Define the OPSYS Administrator ID With CA-Top Secret

The server administrator ID requires an OMVS segment.

To define the server administrator ID with eTrust CA-Top Secret:

  1. Create a department ID for everyone defined to eTrust CA-Top Secret who will be using the server, by issuing the command
    TSS CRE(dept) TYPE(DEPT) NAME('formal department name')

    where:

    dept

    Is the name of the department you are creating.

    formal department name

    Is the label you want to associate with the new department.

  2. For users within the department you just created for the server, you can define resource access within a group. To define an ID for that group, issue the following command
    TSS CRE(deptgrp) NAME('dept group') DEPT(dept) TYPE(GROUP) GID(n)

    where:

    deptgrp

    Is the name of the group you are creating.

    dept group

    Is the label you want to associate with the new group.

    dept

    Is the name of the department you created.

    n

    Is the number you want to assign to the new group.

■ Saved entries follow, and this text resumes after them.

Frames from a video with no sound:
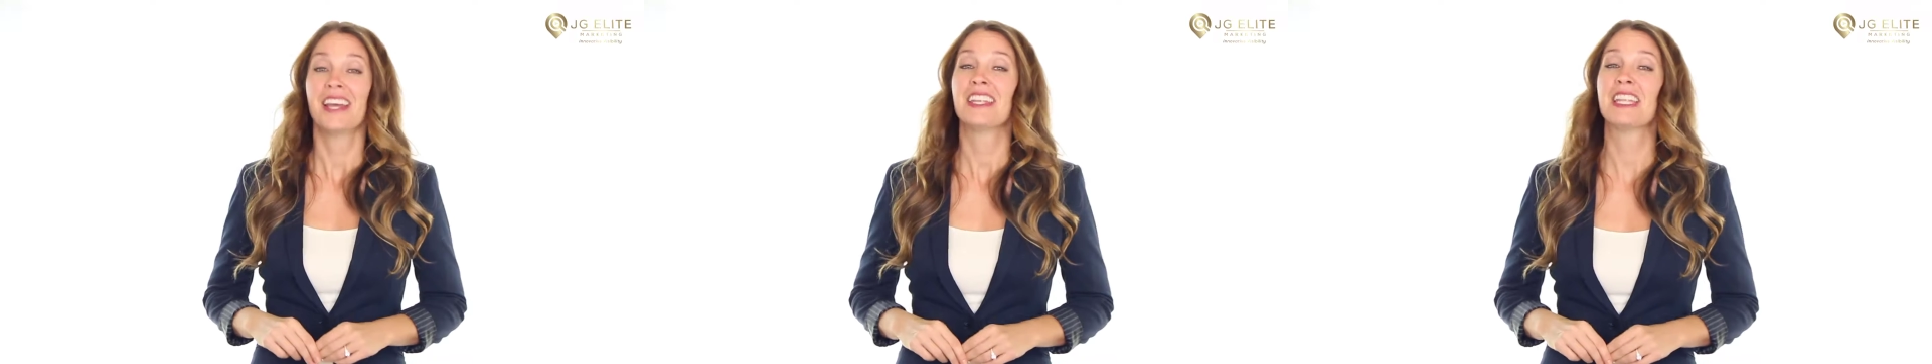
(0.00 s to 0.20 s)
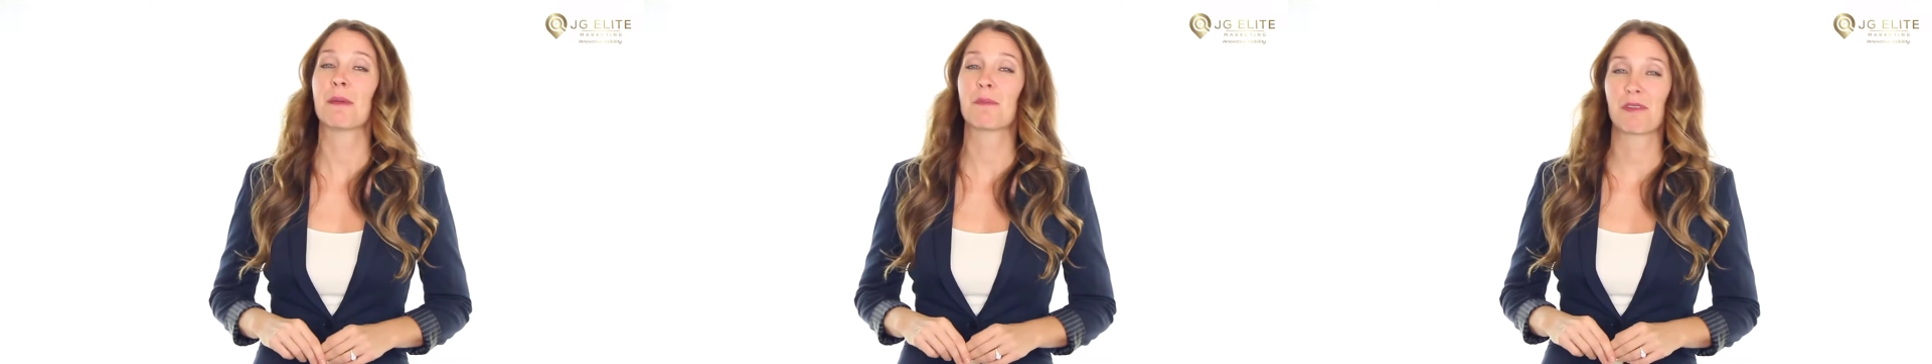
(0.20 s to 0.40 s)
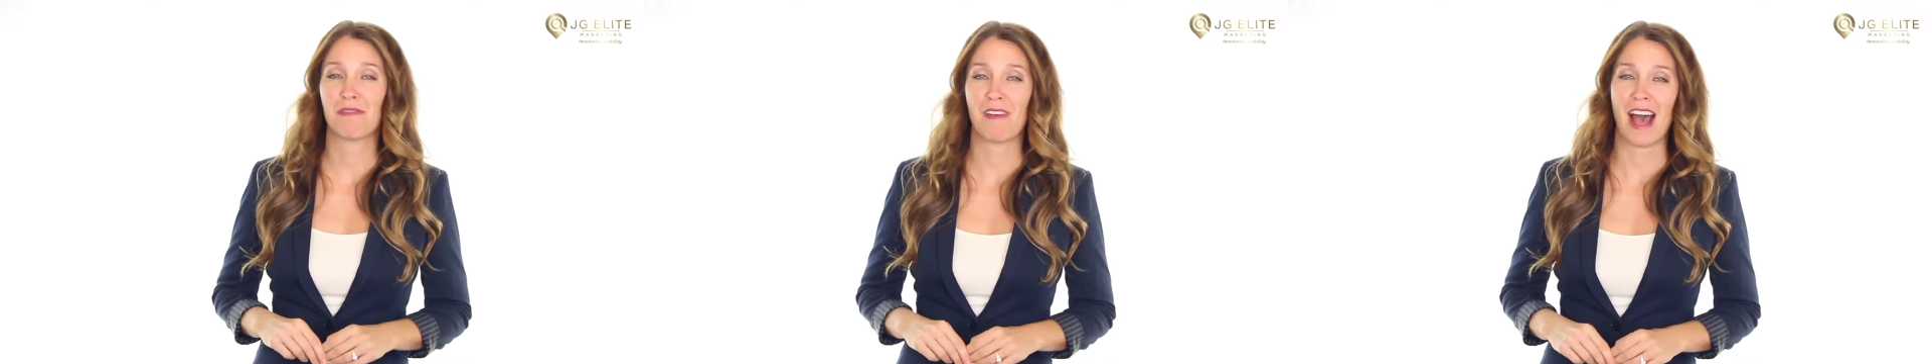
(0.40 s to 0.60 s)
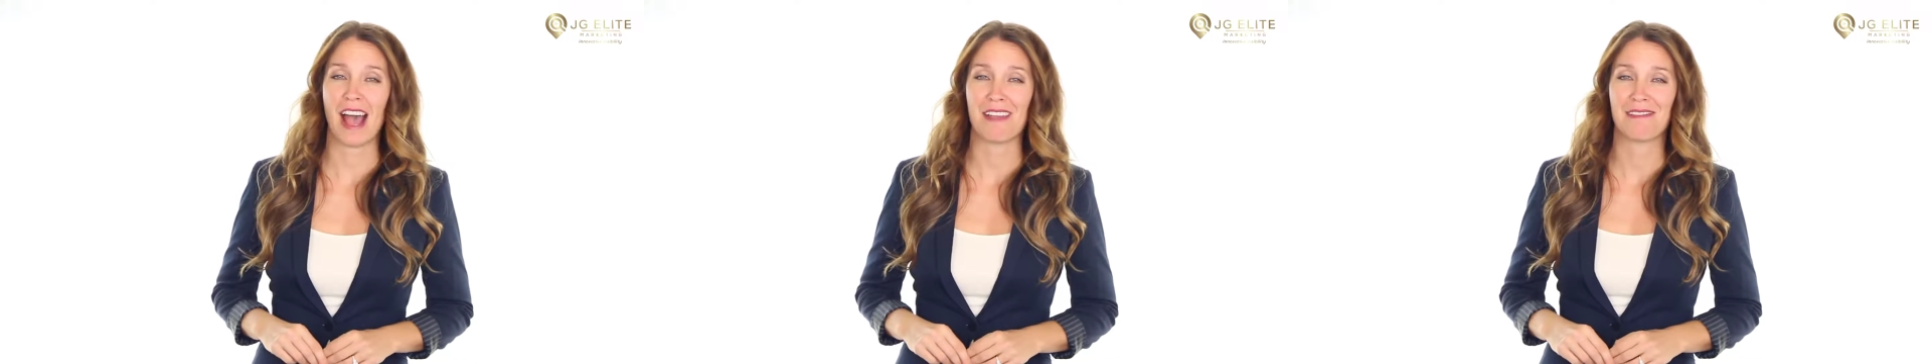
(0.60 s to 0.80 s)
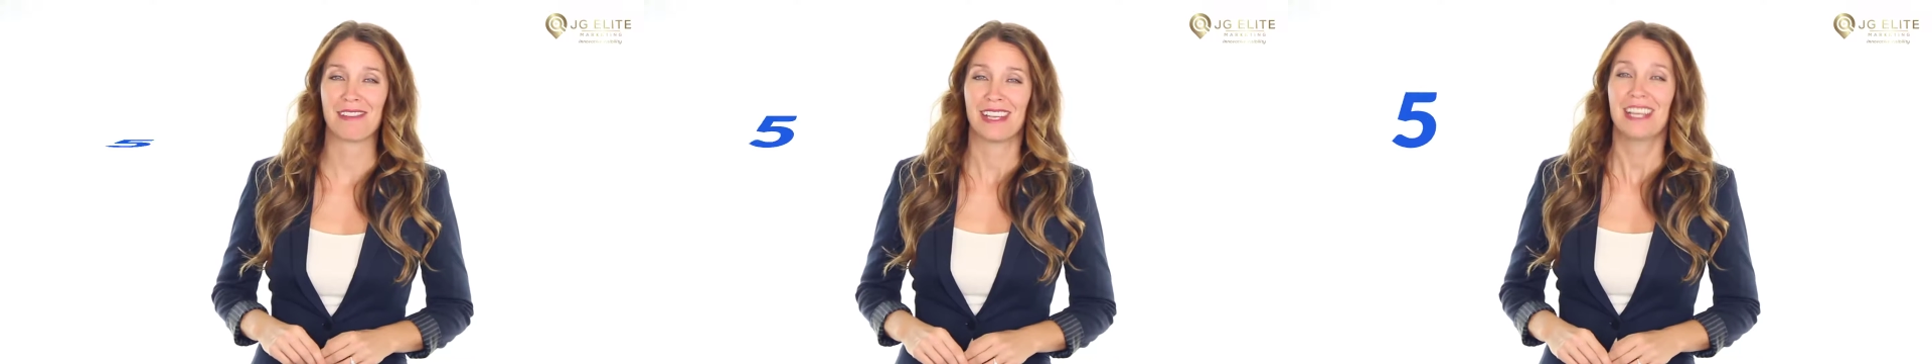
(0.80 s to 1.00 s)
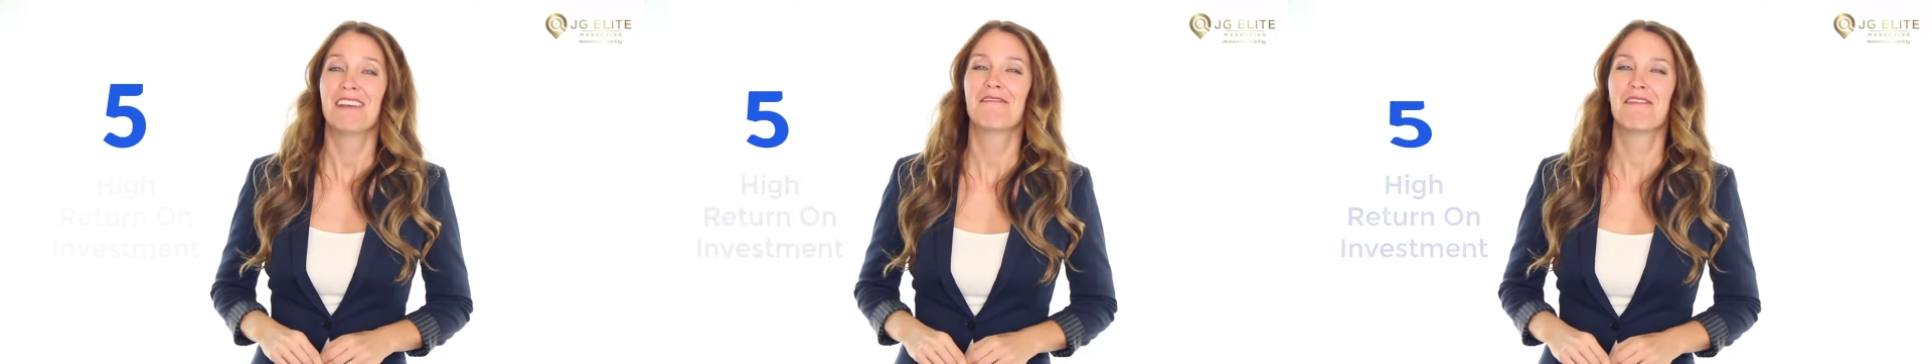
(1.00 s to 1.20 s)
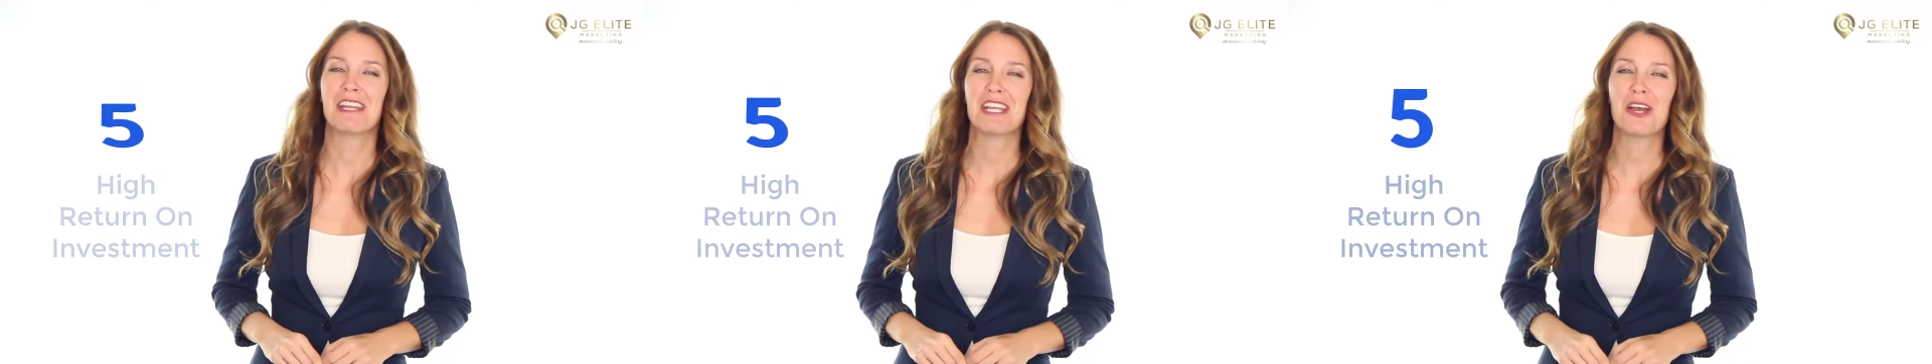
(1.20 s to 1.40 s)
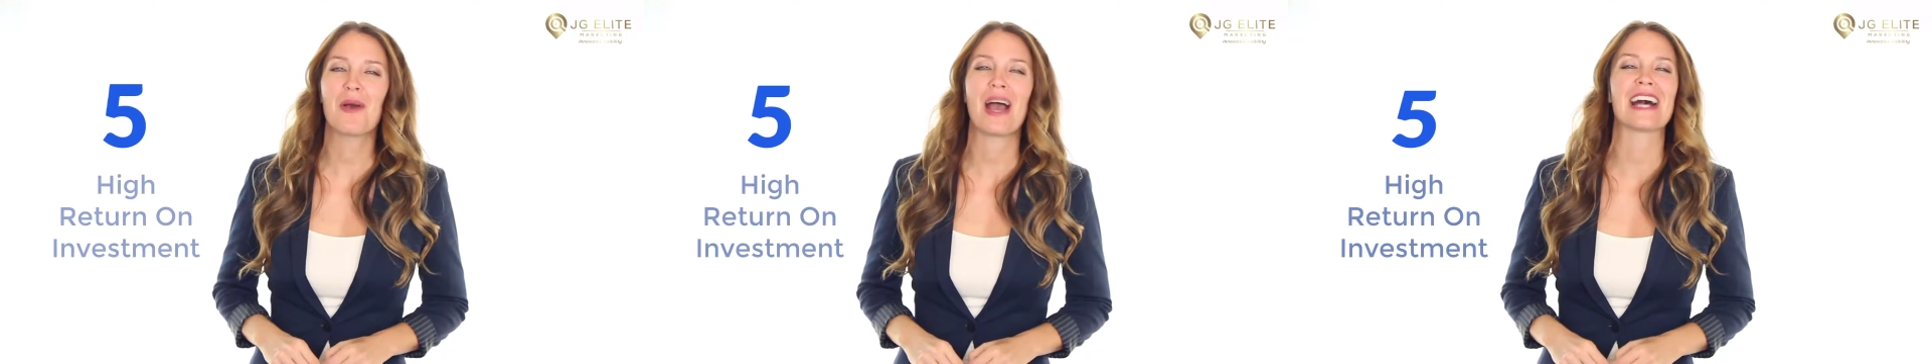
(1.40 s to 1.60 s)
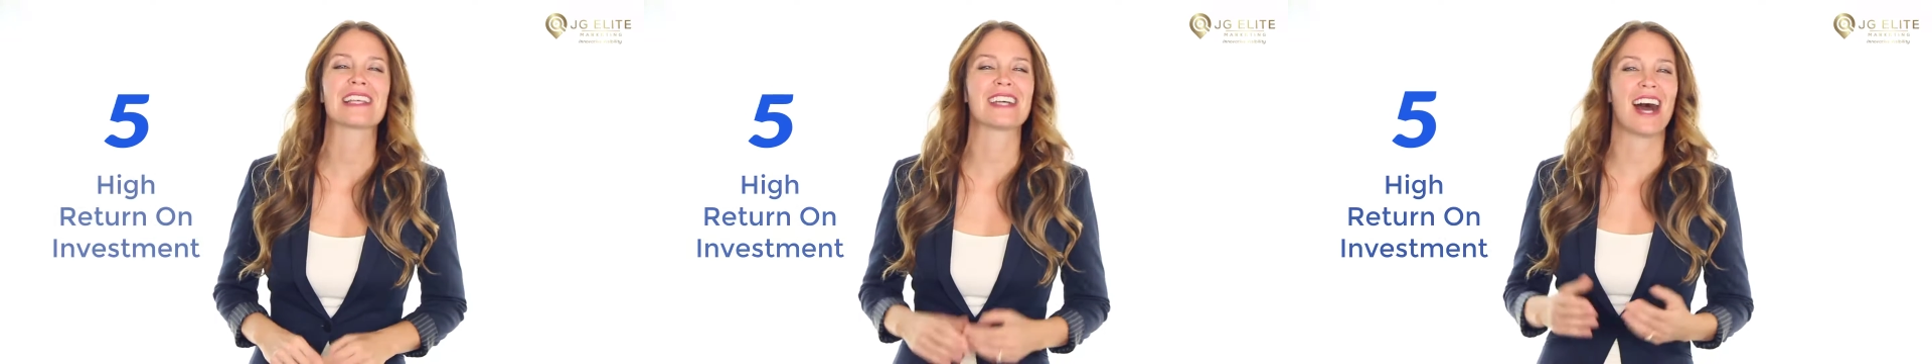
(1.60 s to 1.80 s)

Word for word: Number 5. Video has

  3. Create the iadmin ID and attach it to the new department by issuing the following commands: 
    TSS CRE(iadmin) NAME('iadmin id')

TYPE(USER) DEPT(dept) PASSWORD(pass)

GROUP(deptgrp) DFLTGRP(deptgrp)

    where:

    iadmin

    Is the ID you are creating to administer the server.

    iadmin id

    Is the label you want to associate with the new ID.

    dept

    Is the name of the department that you created.

    pass

    Is the password for the ID you are creating.

    deptgrp

    Is the group you created.

  4. Issue the following command to define the user's USS shell program (using OMVSPGM), facility access (using FAC), and, optionally, the initial directory (using HOME).

    The OMVS segment of the ACID defines the ACID's UID, the user's home directory, and the initial program that the user will run. The initial program is generally the shell program that the user invokes.

    TSS ADD(iadmin) UID(n) [HOME(/u/dir)] OMVSPGM(/bin/sh) FAC(BATCH,TSO)

    where:

    iadmin

    Is the ID you created to administer the server.

    n

    Is the UID. It cannot be 0 (zero).

    HOME

    Defines the initial directory path name. If it is omitted, USS sets the user's initial directory to the root directory.

    dir

    Is the ID home directory.

  5. Issue the following command
    TSS PER(iadmin) IBMFAC(BPX.FILEATTR.APF) ACC(READ)

    where:

    iadmin

    Is the ID you created to administer the server.

  6. Continue by verifying the server administrator ID, as described in Verify the OPSYS Administrator ID.